ChainPoll is a powerful, flexible technique for LLM-based evaluation built by Galileo’s Research team. It is used to power multiple Guardrail Metrics across the Galileo platform:

  • Context Adherence Plus

  • Chunk Attribution & Utilization

  • Completeness Plus

  • Correctness

Chainpoll leverages a chain-of-thought prompting technique and prompting an LLM multiple times to calculate metric values. There are two levers one can customize for a Chainpoll metric:

  • The model that gets queried

  • The number of times we prompt that model

Generally, better models will provide more accurate metric values, and a higher number of judges will increase the accuracy and stability of metric values. We’ve configured our Chainpoll-powered metrics to balance the trade-off of Cost and Accuracy.

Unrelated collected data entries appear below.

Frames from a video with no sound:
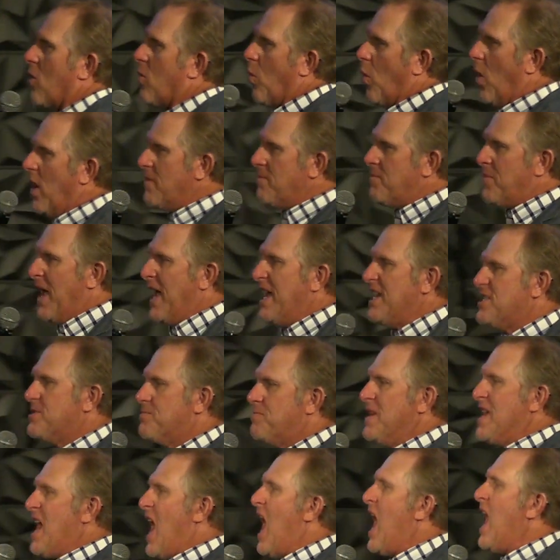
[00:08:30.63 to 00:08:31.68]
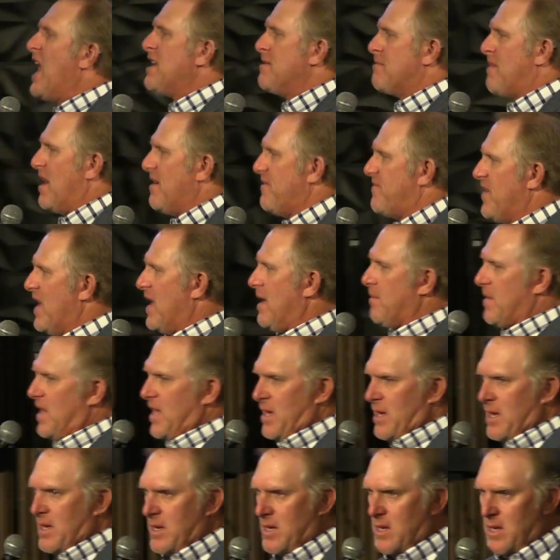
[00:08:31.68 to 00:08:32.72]
one pace behind my family
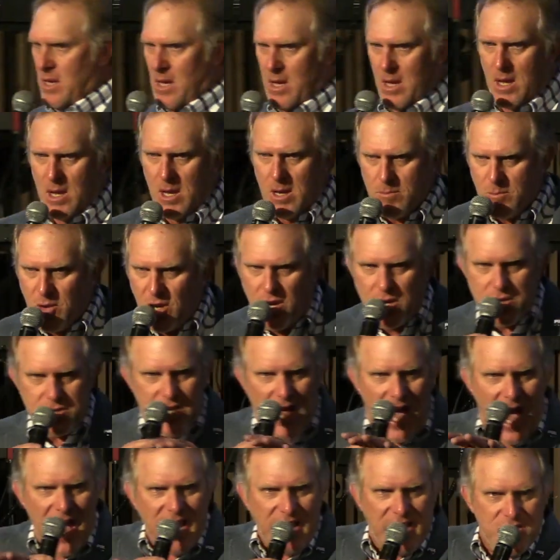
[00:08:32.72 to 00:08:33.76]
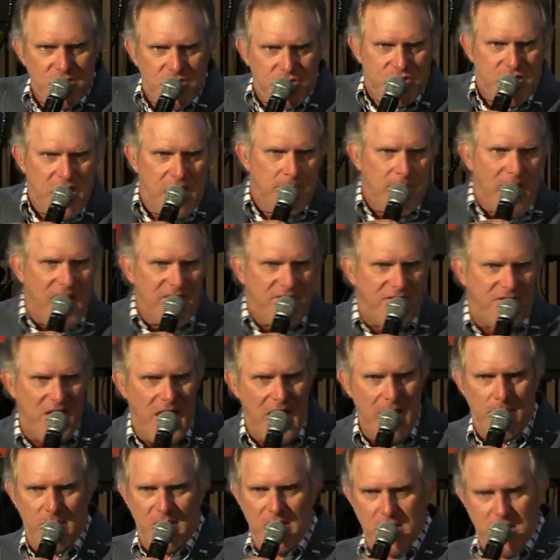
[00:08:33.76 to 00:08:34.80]
because I can see my
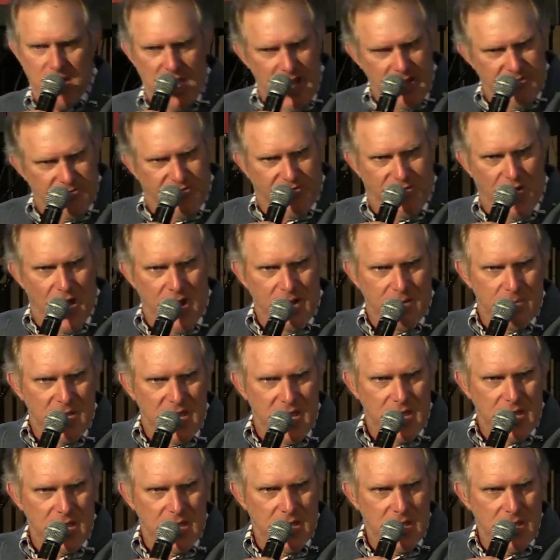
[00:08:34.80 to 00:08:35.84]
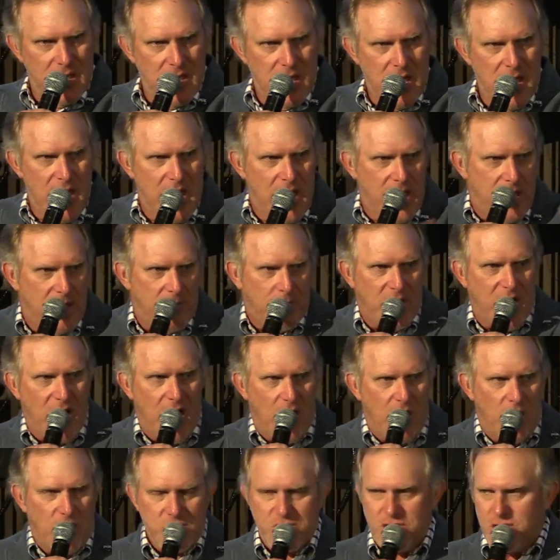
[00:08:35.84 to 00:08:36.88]
family in front of me, but I
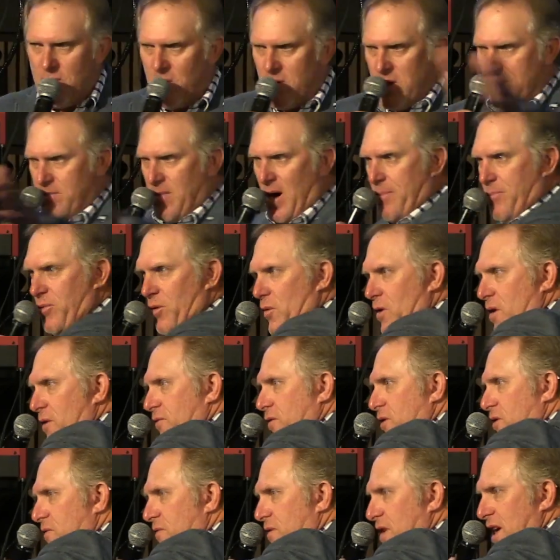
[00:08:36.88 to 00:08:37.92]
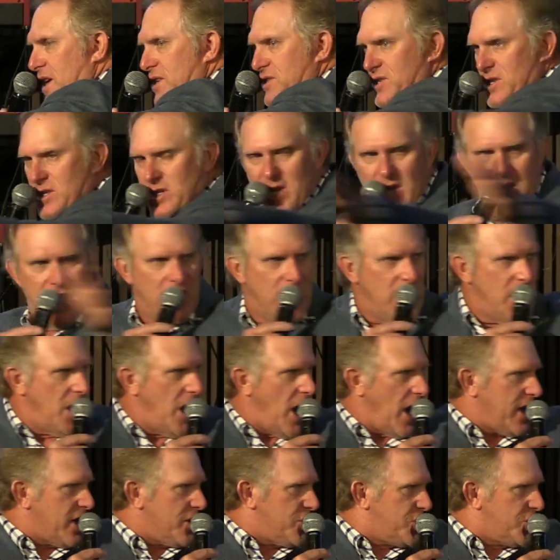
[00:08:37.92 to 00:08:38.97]
also, in my peripheral vision,
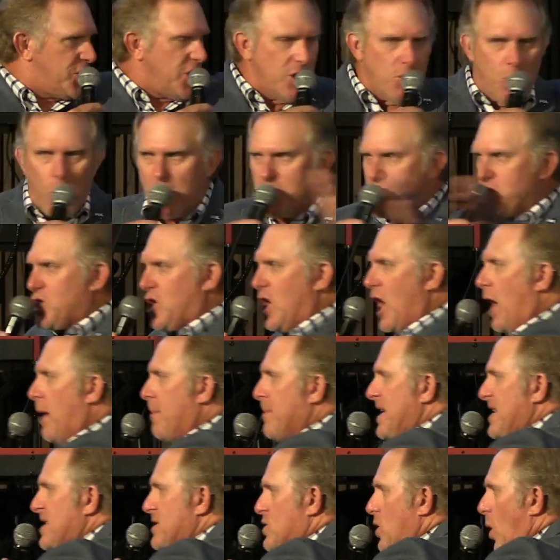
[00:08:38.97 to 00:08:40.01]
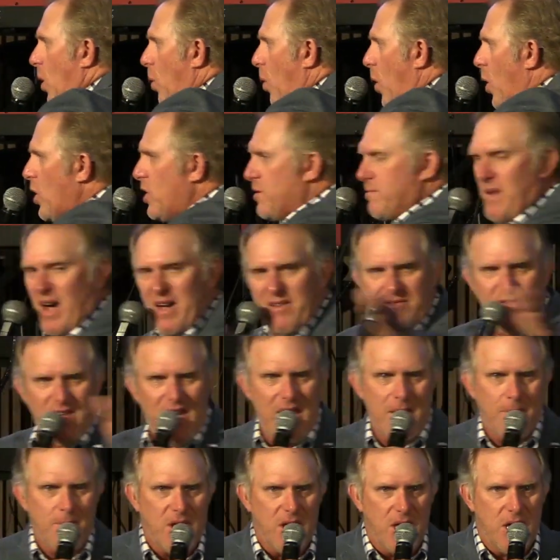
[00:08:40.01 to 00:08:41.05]
I can see what's coming toward my
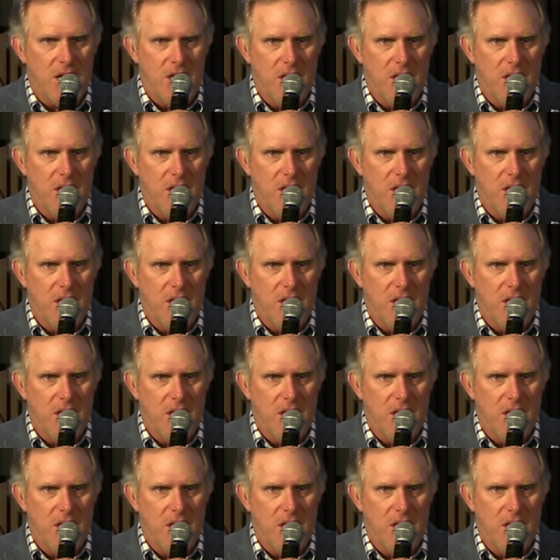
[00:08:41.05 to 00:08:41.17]
family.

Changing the model or number of judges of a Chainpoll metric

We allow customizing execution parameters for the AI-powered metrics from our Guardrail Store. By default, these metrics use gpt-3.5-turbo for the model and 3 judges. To customize this, when creating your run you can customize these metrics as:


pq.run(..., scorers=[
            pq.CustomizedChainPollScorer(
                        scorer_name=pq.CustomizedScorerName.context_adherence_plus,
                        model_alias=pq.Models.gpt_4o_mini,
                        num_judges=7)
        ]
      )

The metrics that can be customized are:

  1. Chunk attribution + utilization: pq.CustomizedScorerName.chunk_attribution_utilization_plus

  2. Completeness: pq.CustomizedScorerName.completeness_plus

  3. Context Adherence: pq.CustomizedScorerName.context_adherence_plus

  4. Correctness: pq.CustomizedScorerName.correctness

These can be used alongside any OpenAI or Azure models that use the Chat Completions API and set to use anywhere between 1 and 10 judges.